*** Block opens ***

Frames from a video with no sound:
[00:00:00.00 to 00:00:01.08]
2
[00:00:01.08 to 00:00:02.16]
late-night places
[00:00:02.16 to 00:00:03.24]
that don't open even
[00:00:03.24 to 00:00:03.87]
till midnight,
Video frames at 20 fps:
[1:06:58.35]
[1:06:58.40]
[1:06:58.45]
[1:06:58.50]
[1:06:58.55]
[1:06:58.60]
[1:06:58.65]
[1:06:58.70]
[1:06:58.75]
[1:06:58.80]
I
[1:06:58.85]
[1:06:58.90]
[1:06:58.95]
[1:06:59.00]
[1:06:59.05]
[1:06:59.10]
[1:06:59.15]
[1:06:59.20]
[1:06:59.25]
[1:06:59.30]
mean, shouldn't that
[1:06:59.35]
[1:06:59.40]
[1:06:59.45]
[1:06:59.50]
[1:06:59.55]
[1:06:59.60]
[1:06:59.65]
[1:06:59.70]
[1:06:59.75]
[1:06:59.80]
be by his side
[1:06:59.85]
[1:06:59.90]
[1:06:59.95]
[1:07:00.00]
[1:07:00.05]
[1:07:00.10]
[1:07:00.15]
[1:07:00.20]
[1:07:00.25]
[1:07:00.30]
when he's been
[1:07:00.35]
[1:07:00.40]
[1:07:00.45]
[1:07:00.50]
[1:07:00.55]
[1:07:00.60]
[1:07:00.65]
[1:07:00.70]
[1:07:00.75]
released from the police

*** Block closes ***
*** Block opens ***

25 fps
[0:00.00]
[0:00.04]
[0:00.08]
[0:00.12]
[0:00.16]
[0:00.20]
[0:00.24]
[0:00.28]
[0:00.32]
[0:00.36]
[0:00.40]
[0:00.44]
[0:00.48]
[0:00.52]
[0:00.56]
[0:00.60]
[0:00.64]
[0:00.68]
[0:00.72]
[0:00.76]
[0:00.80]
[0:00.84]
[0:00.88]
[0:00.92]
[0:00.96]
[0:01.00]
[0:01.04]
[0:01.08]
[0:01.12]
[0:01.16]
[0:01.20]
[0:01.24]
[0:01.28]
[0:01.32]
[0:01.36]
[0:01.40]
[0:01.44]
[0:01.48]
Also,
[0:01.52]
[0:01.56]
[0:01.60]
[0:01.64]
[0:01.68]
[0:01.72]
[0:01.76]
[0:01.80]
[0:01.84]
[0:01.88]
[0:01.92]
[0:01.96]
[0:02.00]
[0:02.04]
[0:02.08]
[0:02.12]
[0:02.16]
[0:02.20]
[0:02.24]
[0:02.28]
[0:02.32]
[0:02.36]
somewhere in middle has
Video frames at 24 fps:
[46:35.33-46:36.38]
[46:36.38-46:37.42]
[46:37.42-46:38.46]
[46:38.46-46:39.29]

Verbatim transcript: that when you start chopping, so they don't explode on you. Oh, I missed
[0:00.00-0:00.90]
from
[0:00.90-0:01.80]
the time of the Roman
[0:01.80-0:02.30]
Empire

*** Block closes ***
*** Block opens ***

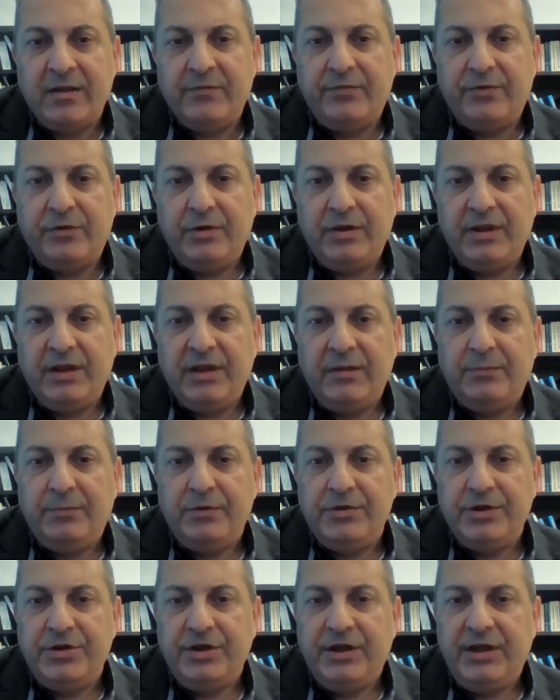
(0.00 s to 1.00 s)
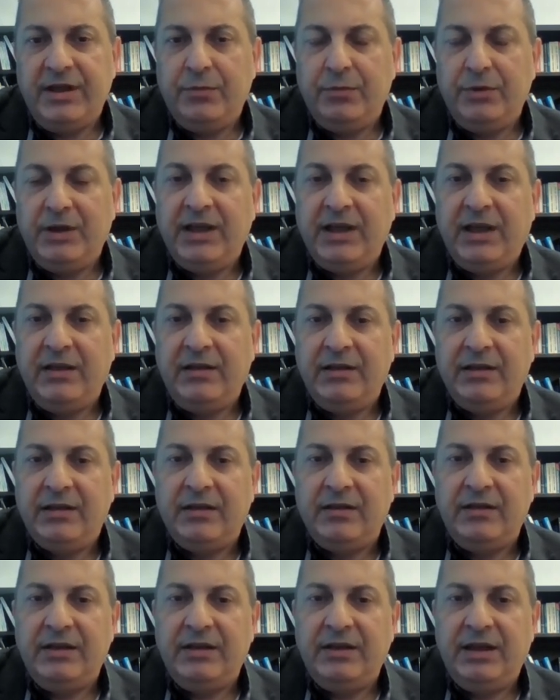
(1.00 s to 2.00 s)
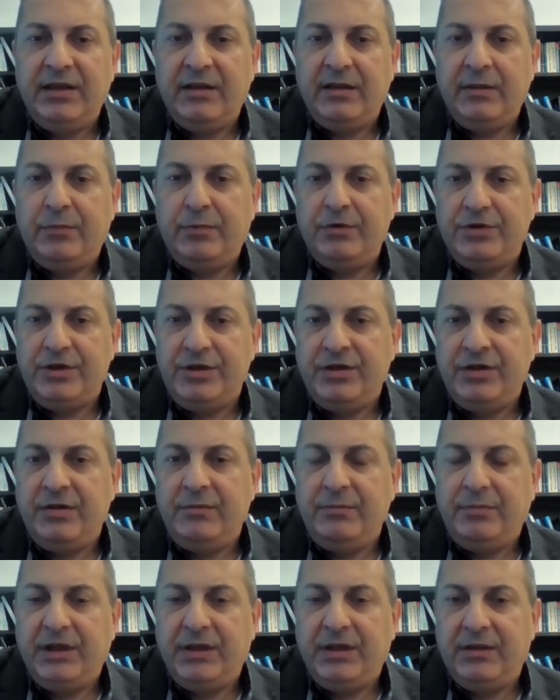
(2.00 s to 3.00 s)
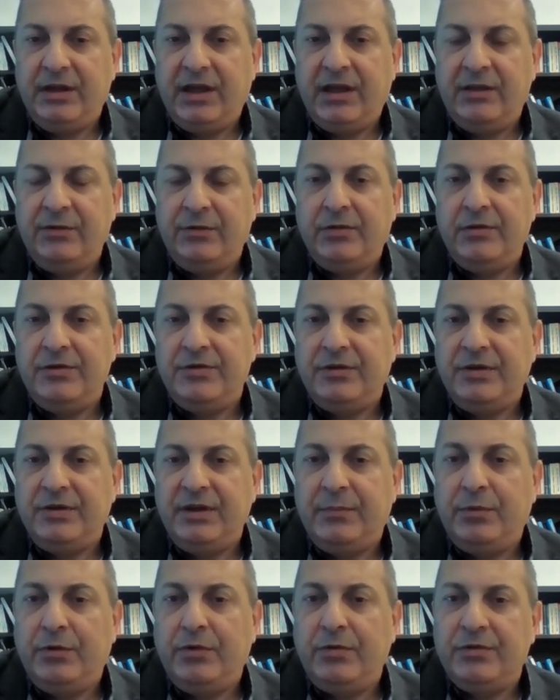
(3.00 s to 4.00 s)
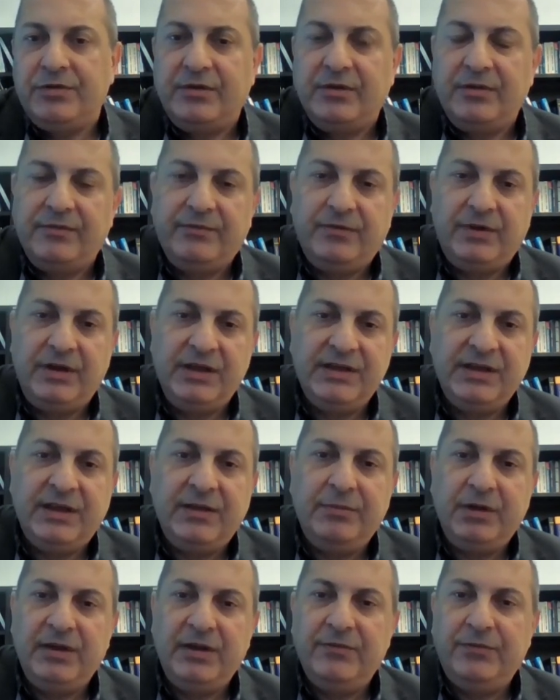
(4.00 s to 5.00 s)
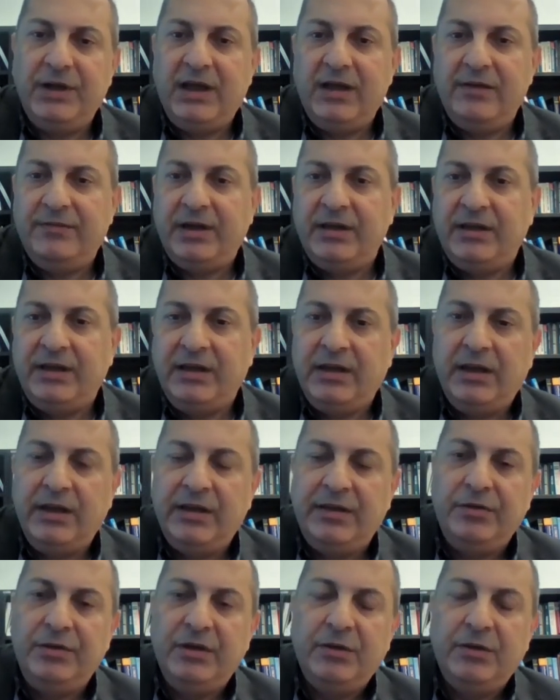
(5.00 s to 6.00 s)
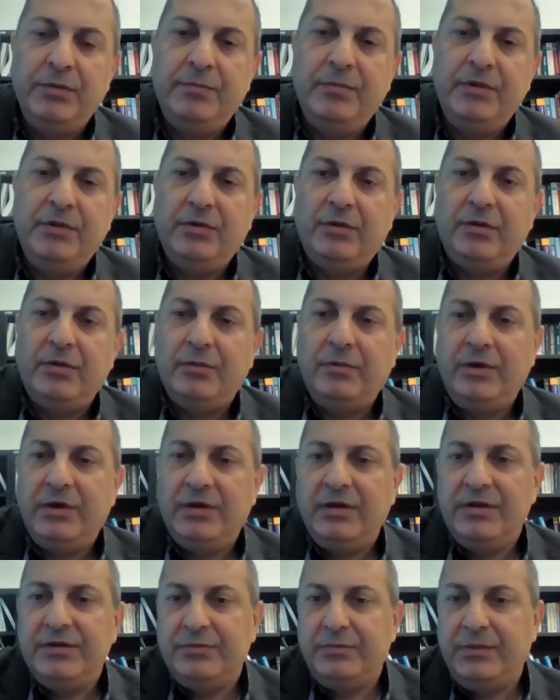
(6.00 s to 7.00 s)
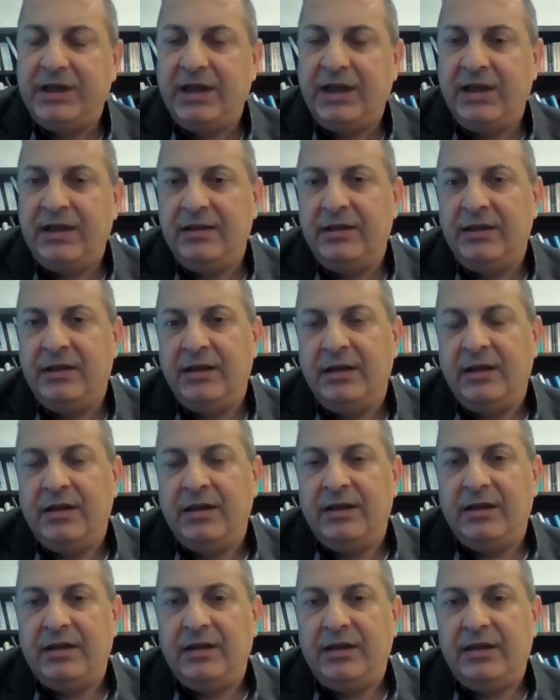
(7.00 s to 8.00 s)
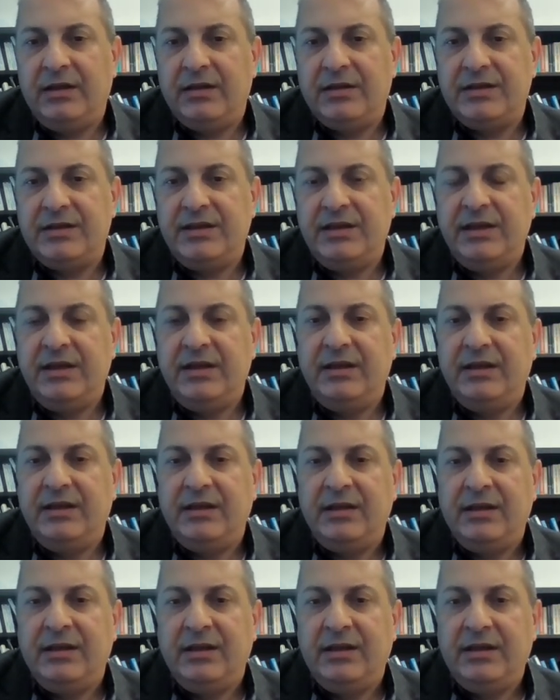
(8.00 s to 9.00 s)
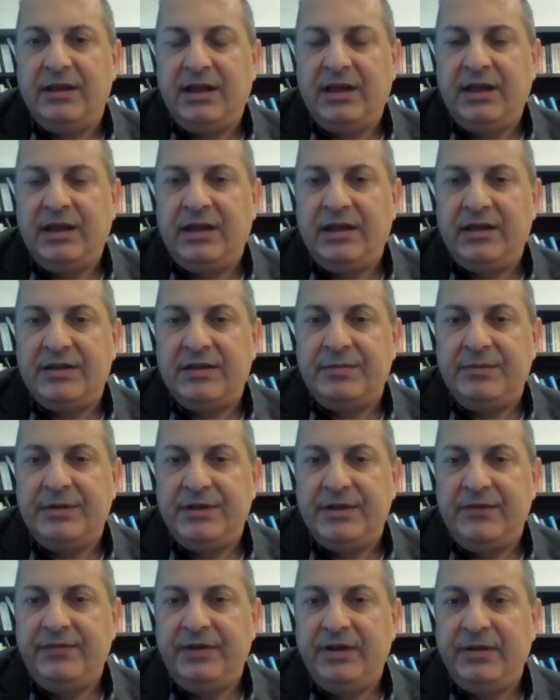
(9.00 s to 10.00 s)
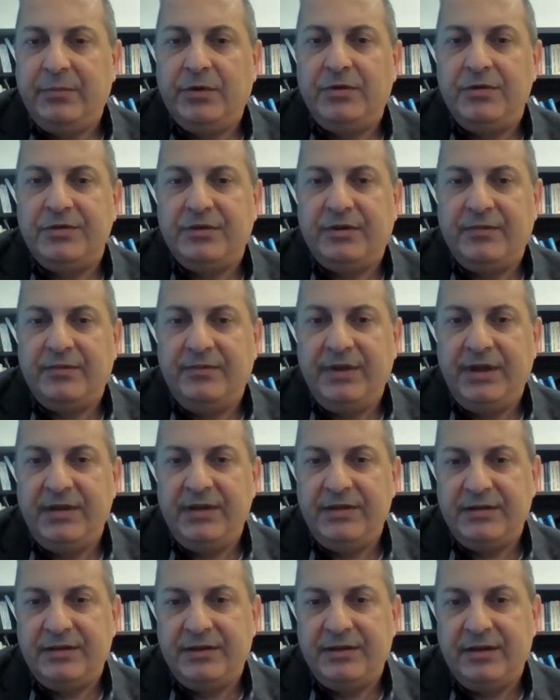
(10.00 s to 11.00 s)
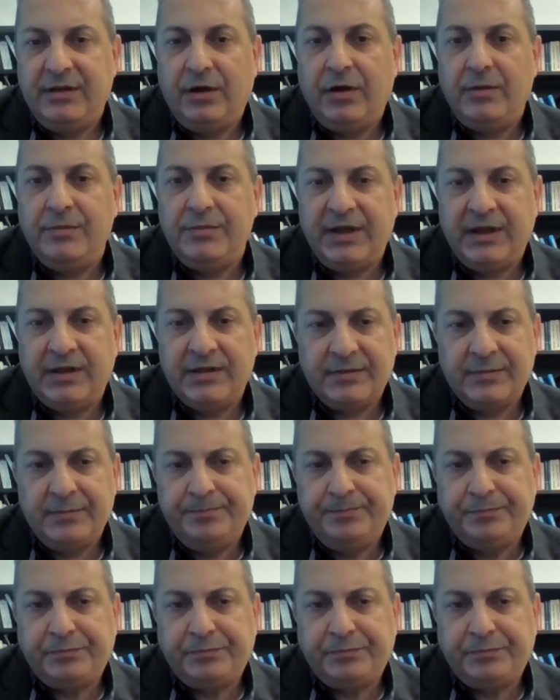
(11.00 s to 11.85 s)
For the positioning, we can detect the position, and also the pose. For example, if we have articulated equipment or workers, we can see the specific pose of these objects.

*** Block closes ***

● **ASSIGNMENT**: Retype exactly, and only, the lines above from the one where "[1:06:59.10]" occurs up to and including the one where "[1:07:00.35]" occurs.

● **RESPONSE TO THE TASK**:
[1:06:59.10]
[1:06:59.15]
[1:06:59.20]
[1:06:59.25]
[1:06:59.30]
mean, shouldn't that
[1:06:59.35]
[1:06:59.40]
[1:06:59.45]
[1:06:59.50]
[1:06:59.55]
[1:06:59.60]
[1:06:59.65]
[1:06:59.70]
[1:06:59.75]
[1:06:59.80]
be by his side
[1:06:59.85]
[1:06:59.90]
[1:06:59.95]
[1:07:00.00]
[1:07:00.05]
[1:07:00.10]
[1:07:00.15]
[1:07:00.20]
[1:07:00.25]
[1:07:00.30]
when he's been
[1:07:00.35]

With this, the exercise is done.